BEGIN INPUT DATA
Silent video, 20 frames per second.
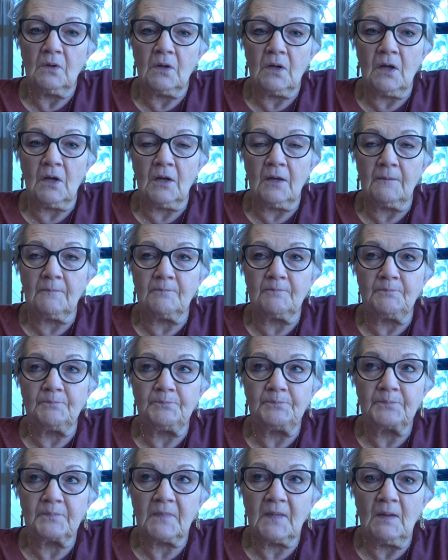But
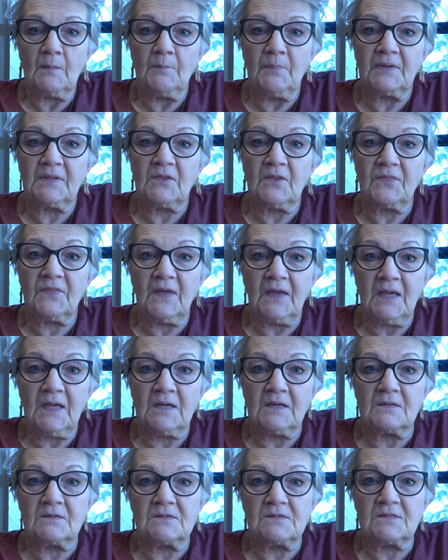the thing
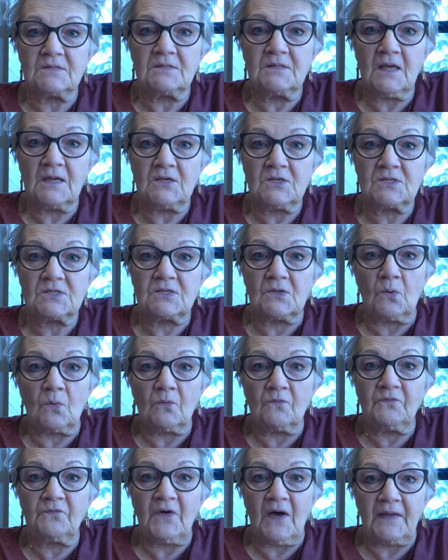is, they just can't
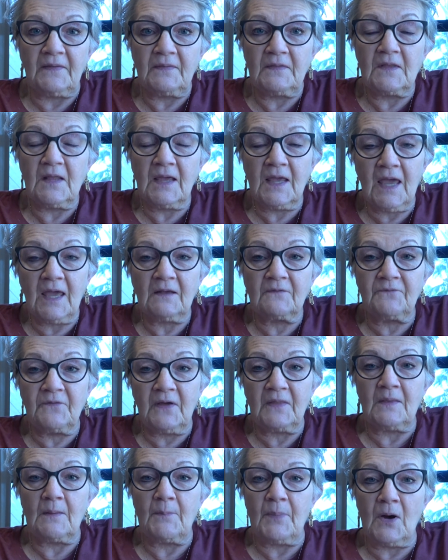find
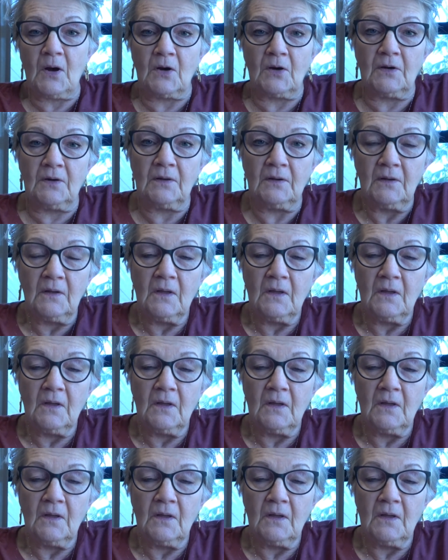the part.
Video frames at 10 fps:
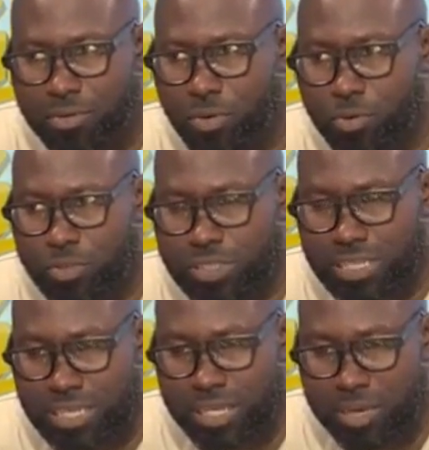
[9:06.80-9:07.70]
quote
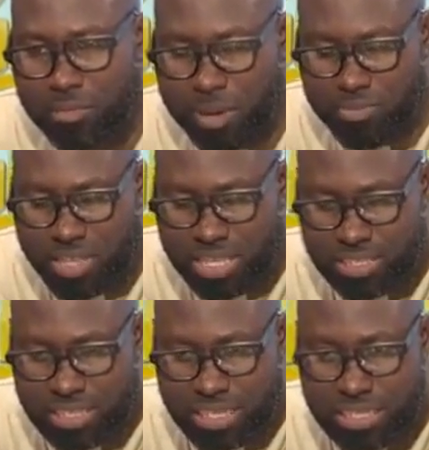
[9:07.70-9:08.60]
my
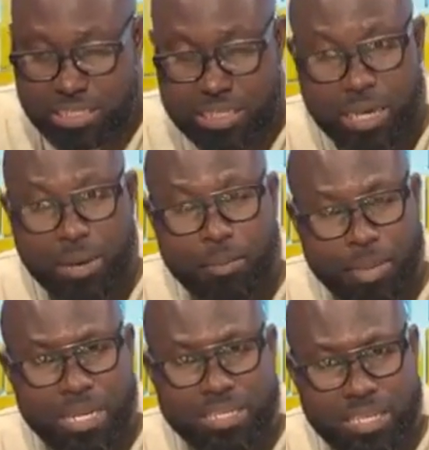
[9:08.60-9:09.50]
brothers in the NDC.
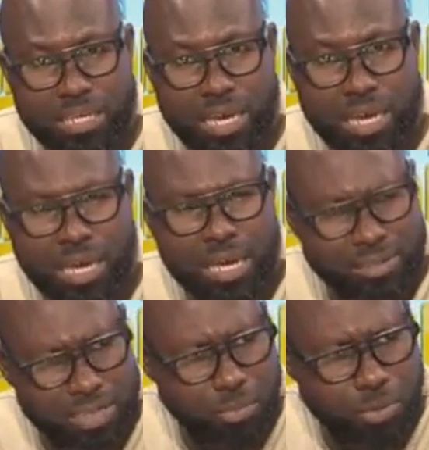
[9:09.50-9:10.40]
But I
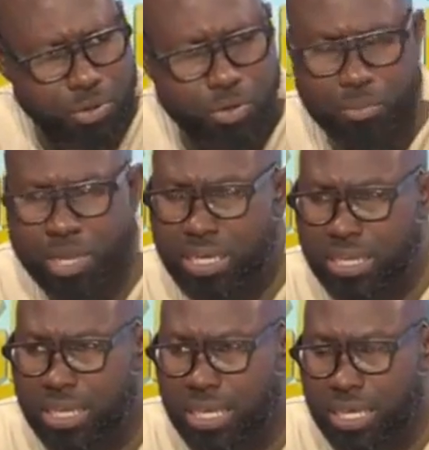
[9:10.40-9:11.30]
see the point you are making.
END INPUT DATA
* [HOW TO COMPLETE THIS TASK]: For this exercise, transcribe the data above line by line, exactly, with pictures omitted.

* [SOLVED PROBLEM]:
Silent video, 20 frames per second.
But
the thing
is, they just can't
find
the part.
Video frames at 10 fps:
[9:06.80-9:07.70]
quote
[9:07.70-9:08.60]
my
[9:08.60-9:09.50]
brothers in the NDC.
[9:09.50-9:10.40]
But I
[9:10.40-9:11.30]
see the point you are making.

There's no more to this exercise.